Great job on being under contract!!
Those numbers could work depending on your expenses for the property. Those taxes seem a bit low for northern NJ, so I'd be curious to know where the property is located. Additionally, are the utilities separately metered (gas and electric)? If so, the tenants cover utilities, but if not, you may have to. Just keep those things in mind. You should also call up an insurance broker and see what insurance might cost you ($120 might be a good enough assumption for now).

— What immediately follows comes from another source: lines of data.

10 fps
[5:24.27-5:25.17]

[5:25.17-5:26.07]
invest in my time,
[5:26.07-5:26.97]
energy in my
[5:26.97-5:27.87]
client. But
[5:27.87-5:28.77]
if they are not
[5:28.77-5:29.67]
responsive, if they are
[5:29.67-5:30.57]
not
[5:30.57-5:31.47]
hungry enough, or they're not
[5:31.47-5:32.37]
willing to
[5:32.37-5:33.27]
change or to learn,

Once you have all of that, add up the monthly mortgage, taxes, and insurance, add any utilities you may need to cover (water at a minimum is typical in NJ, but maybe also lawnmowing and snow shoveling, if you don't write those into the leases). Then add 10-15% of the rent and save that for maintenance, capex, and vacancies (another 5% for property management if you're not self managing but even if you are, it gives you the option to hire it out in the future). And then compare that number to the $2,500 in rent you're estimating currently.
Are you cash flowing at all? Are you breaking even or close? Even if you're not cash flowing right now, rents tend to go up with inflation but mortgages are typically fixed (what's yours?). At the very least if you're house hacking, the rental income will cover some of your own housing costs which is great.
Bottom line is that the deal being a good one really depends on a number of quantifiable variables along with what you're willing to accept for your specific situation.
If you're willing to share, give us those numbers I mention here and we may be able to help you out a bit more!